Discovery Channel Telescope Snaps Inaugural Pictures
eldavojohn writes "Two decades ago ... Discovery Channel teamed up with Lowell Observatory and embarked upon a $53 million adventure: the fifth largest telescope in the United States funded entirely without state or federal money. The very first photos snapped with its 16 million pixel camera are in and they look beautiful. Yet to be seen are the simultaneous spectroscopic and imaging observations that should be provided to researchers by the DCT's Ritchey-Chretien instrument cube. Located near a dark-sky site (Coconino National Forest), scientists hope to use this new telescope to answer many research questions including how our solar system formed and how dwarf galaxies evolve. For more telescope porn, check out the DCT's photo tours. Luckily 'the process of planning and building the telescope is due to be featured in a one-hour Discovery Channel documentary set to air in September 2012.' Perhaps there is hope for Discovery Channel to return to its former glory?"
Two decades ago (before it went to shit) ...
Seriously, when I submitted that I was staring down ~10 hours of "Swamp Brothers," "Swamp Loggers" and "Gator Boys." Seriously. Now NatGeo is following suit ... am I just getting curmudgeonly? How is this happening?
My work here is dung.
I'm sorry to hear that their telescope snapped. Maybe they can glue it back together and add a reinforcing rod down the middle.

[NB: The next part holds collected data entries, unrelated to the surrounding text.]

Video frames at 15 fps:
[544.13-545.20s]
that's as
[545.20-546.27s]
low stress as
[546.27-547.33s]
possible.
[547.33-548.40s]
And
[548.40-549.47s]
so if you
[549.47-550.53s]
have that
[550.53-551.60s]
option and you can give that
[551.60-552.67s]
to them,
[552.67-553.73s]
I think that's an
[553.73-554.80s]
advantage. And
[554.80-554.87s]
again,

Sheesh, evil *and* a jerk. -- Jade
It's not the fifth largest telescope in the United States. It's the fifth largest optical telescope in the continental United States. There are several larger optical telescopes on Mauna Kea, in Hawaii.
What taxpayer money was wasted? This telescope was entirely privately funded. Heck, even the summary comments on that:
Discovery Channel teamed up with Lowell Observatory and embarked upon a $53 million adventure: the fifth largest telescope in the United States funded entirely without state or federal money
Once it's above a few megapixels I personally care way more about the optics.

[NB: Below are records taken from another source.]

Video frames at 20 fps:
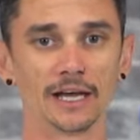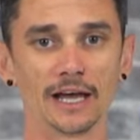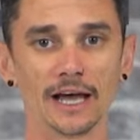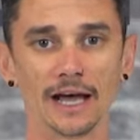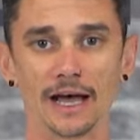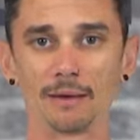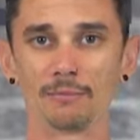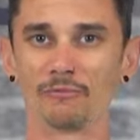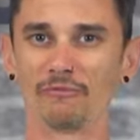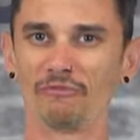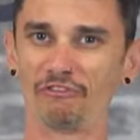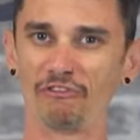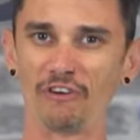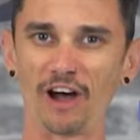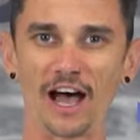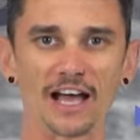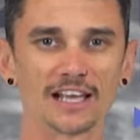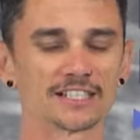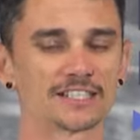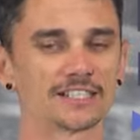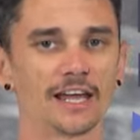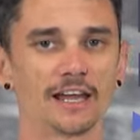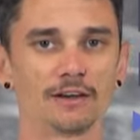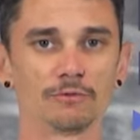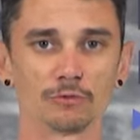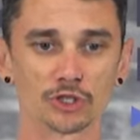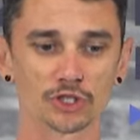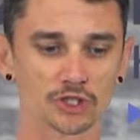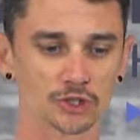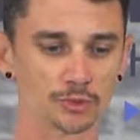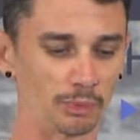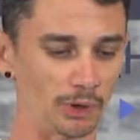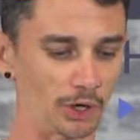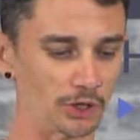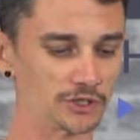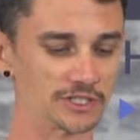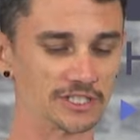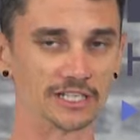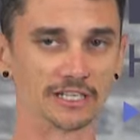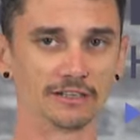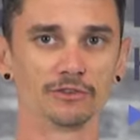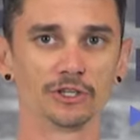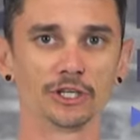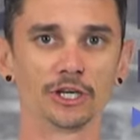fast and responsive.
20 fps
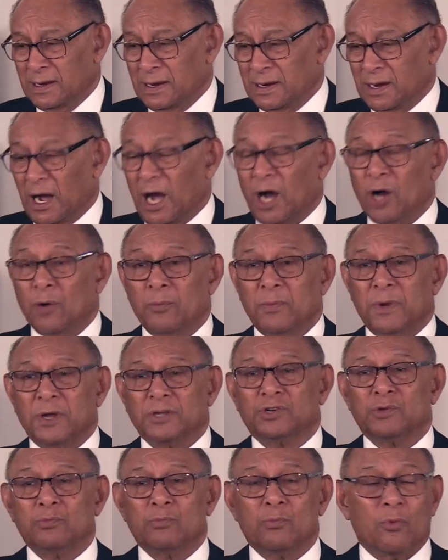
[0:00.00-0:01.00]
how
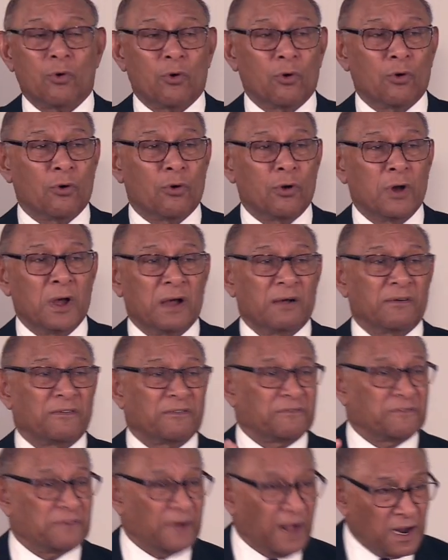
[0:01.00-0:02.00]
much more
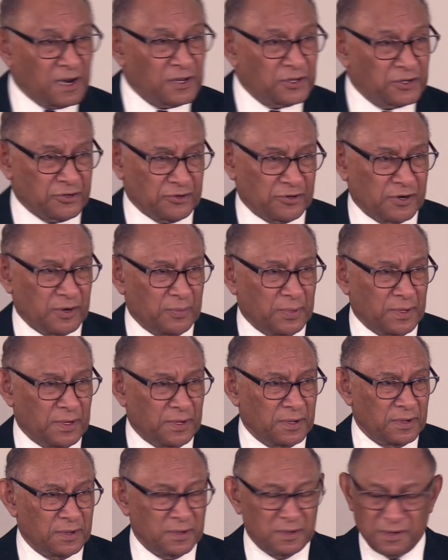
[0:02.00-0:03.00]

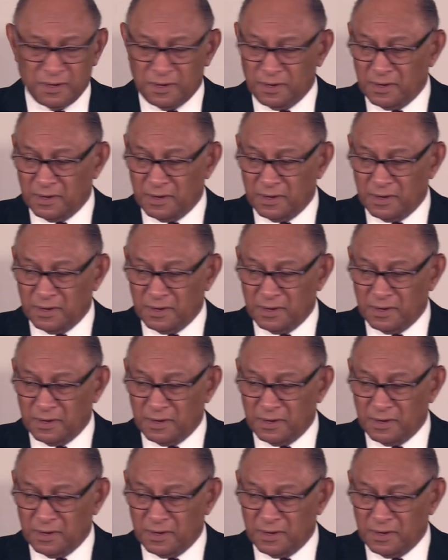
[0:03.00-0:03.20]
vulnerable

However in this specific case I wouldn't be surprised if this particular camera -- if it's even sensical to convert to ISO speeds -- is on the order of ISO 0.02441... (1000 times more light sensitive than ISO 25.)

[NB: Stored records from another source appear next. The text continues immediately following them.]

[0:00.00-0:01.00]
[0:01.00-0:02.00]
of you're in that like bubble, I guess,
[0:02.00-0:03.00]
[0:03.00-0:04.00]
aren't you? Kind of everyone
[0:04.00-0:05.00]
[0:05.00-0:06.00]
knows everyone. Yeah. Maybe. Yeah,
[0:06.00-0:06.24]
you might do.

First, the submitter got the value wrong. The Large Monolithic Imager (LMI) has 36 MPixels (technically, it has 6144x6160 = 37,847,040 pixels), not 16 MPixels.
http://www.lowell.edu/dct_instruments.php
Second, being a scientific instrument, it has a rather lot of requirements that your Nikon doesn't; the number of pixels is only one of several parameters engineers trade against each other when building a camera for scientific use.
If you’ve got a telescope -- you didn’t build that. Somebody else made that happen.